Assignment: Copy each record below without changing a single word.

Available data:
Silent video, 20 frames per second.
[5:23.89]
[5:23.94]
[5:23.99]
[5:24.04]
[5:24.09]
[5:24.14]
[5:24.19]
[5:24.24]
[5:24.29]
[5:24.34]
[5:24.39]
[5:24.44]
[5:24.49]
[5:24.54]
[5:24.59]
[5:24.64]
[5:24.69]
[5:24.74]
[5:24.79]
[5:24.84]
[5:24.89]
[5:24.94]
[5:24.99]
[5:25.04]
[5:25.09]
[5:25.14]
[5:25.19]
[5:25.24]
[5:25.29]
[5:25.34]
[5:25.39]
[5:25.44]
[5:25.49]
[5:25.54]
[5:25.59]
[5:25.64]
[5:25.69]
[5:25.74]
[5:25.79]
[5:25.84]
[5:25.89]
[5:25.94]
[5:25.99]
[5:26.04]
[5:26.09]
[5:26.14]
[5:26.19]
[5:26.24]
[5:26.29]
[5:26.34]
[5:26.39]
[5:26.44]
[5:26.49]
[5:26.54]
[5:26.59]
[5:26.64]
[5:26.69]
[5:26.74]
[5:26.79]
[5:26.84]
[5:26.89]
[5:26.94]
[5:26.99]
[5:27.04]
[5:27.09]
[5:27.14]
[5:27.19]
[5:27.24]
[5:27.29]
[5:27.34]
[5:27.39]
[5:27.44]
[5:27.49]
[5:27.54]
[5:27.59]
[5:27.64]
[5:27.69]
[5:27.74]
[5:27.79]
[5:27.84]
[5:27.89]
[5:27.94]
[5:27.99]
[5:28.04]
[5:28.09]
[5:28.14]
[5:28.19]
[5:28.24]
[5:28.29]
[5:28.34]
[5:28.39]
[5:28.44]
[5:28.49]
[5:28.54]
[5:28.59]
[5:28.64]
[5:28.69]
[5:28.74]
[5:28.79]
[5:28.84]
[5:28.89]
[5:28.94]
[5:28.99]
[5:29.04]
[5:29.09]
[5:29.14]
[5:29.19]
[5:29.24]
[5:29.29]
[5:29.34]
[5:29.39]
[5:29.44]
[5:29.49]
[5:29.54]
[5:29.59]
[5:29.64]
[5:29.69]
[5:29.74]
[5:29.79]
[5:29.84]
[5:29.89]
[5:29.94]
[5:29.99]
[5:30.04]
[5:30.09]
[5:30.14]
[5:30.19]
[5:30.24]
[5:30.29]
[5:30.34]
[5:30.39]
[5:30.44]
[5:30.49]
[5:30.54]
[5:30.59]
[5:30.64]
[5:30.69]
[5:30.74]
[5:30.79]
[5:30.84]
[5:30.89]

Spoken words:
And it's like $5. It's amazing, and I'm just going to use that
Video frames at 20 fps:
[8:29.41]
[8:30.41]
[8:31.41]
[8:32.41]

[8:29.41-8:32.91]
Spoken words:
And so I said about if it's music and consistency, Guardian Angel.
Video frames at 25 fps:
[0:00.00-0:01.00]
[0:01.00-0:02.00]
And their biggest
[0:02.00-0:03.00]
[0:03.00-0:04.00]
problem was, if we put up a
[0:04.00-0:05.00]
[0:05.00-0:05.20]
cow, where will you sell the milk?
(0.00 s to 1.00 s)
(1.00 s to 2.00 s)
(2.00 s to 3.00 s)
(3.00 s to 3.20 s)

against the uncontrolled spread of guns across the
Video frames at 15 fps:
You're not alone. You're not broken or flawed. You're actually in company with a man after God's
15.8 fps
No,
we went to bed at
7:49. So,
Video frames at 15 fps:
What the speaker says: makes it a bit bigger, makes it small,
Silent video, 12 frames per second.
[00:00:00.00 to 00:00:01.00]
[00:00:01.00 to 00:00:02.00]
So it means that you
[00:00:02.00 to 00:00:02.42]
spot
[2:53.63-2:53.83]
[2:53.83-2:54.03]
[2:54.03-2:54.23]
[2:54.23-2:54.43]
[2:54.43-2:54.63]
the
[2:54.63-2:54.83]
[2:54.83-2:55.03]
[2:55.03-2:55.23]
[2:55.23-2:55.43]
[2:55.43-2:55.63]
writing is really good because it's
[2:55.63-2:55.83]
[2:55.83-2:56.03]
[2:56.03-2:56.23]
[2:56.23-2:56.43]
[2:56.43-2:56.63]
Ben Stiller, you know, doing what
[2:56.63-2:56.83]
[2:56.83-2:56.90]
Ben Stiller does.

Answer for the task:
Silent video, 20 frames per second.
[5:23.89]
[5:23.94]
[5:23.99]
[5:24.04]
[5:24.09]
[5:24.14]
[5:24.19]
[5:24.24]
[5:24.29]
[5:24.34]
[5:24.39]
[5:24.44]
[5:24.49]
[5:24.54]
[5:24.59]
[5:24.64]
[5:24.69]
[5:24.74]
[5:24.79]
[5:24.84]
[5:24.89]
[5:24.94]
[5:24.99]
[5:25.04]
[5:25.09]
[5:25.14]
[5:25.19]
[5:25.24]
[5:25.29]
[5:25.34]
[5:25.39]
[5:25.44]
[5:25.49]
[5:25.54]
[5:25.59]
[5:25.64]
[5:25.69]
[5:25.74]
[5:25.79]
[5:25.84]
[5:25.89]
[5:25.94]
[5:25.99]
[5:26.04]
[5:26.09]
[5:26.14]
[5:26.19]
[5:26.24]
[5:26.29]
[5:26.34]
[5:26.39]
[5:26.44]
[5:26.49]
[5:26.54]
[5:26.59]
[5:26.64]
[5:26.69]
[5:26.74]
[5:26.79]
[5:26.84]
[5:26.89]
[5:26.94]
[5:26.99]
[5:27.04]
[5:27.09]
[5:27.14]
[5:27.19]
[5:27.24]
[5:27.29]
[5:27.34]
[5:27.39]
[5:27.44]
[5:27.49]
[5:27.54]
[5:27.59]
[5:27.64]
[5:27.69]
[5:27.74]
[5:27.79]
[5:27.84]
[5:27.89]
[5:27.94]
[5:27.99]
[5:28.04]
[5:28.09]
[5:28.14]
[5:28.19]
[5:28.24]
[5:28.29]
[5:28.34]
[5:28.39]
[5:28.44]
[5:28.49]
[5:28.54]
[5:28.59]
[5:28.64]
[5:28.69]
[5:28.74]
[5:28.79]
[5:28.84]
[5:28.89]
[5:28.94]
[5:28.99]
[5:29.04]
[5:29.09]
[5:29.14]
[5:29.19]
[5:29.24]
[5:29.29]
[5:29.34]
[5:29.39]
[5:29.44]
[5:29.49]
[5:29.54]
[5:29.59]
[5:29.64]
[5:29.69]
[5:29.74]
[5:29.79]
[5:29.84]
[5:29.89]
[5:29.94]
[5:29.99]
[5:30.04]
[5:30.09]
[5:30.14]
[5:30.19]
[5:30.24]
[5:30.29]
[5:30.34]
[5:30.39]
[5:30.44]
[5:30.49]
[5:30.54]
[5:30.59]
[5:30.64]
[5:30.69]
[5:30.74]
[5:30.79]
[5:30.84]
[5:30.89]

Spoken words:
And it's like $5. It's amazing, and I'm just going to use that
Video frames at 20 fps:
[8:29.41]
[8:30.41]
[8:31.41]
[8:32.41]

[8:29.41-8:32.91]
Spoken words:
And so I said about if it's music and consistency, Guardian Angel.
Video frames at 25 fps:
[0:00.00-0:01.00]
[0:01.00-0:02.00]
And their biggest
[0:02.00-0:03.00]
[0:03.00-0:04.00]
problem was, if we put up a
[0:04.00-0:05.00]
[0:05.00-0:05.20]
cow, where will you sell the milk?
(0.00 s to 1.00 s)
(1.00 s to 2.00 s)
(2.00 s to 3.00 s)
(3.00 s to 3.20 s)

against the uncontrolled spread of guns across the
Video frames at 15 fps:
You're not alone. You're not broken or flawed. You're actually in company with a man after God's
15.8 fps
No,
we went to bed at
7:49. So,
Video frames at 15 fps:
What the speaker says: makes it a bit bigger, makes it small,
Silent video, 12 frames per second.
[00:00:00.00 to 00:00:01.00]
[00:00:01.00 to 00:00:02.00]
So it means that you
[00:00:02.00 to 00:00:02.42]
spot
[2:53.63-2:53.83]
[2:53.83-2:54.03]
[2:54.03-2:54.23]
[2:54.23-2:54.43]
[2:54.43-2:54.63]
the
[2:54.63-2:54.83]
[2:54.83-2:55.03]
[2:55.03-2:55.23]
[2:55.23-2:55.43]
[2:55.43-2:55.63]
writing is really good because it's
[2:55.63-2:55.83]
[2:55.83-2:56.03]
[2:56.03-2:56.23]
[2:56.23-2:56.43]
[2:56.43-2:56.63]
Ben Stiller, you know, doing what
[2:56.63-2:56.83]
[2:56.83-2:56.90]
Ben Stiller does.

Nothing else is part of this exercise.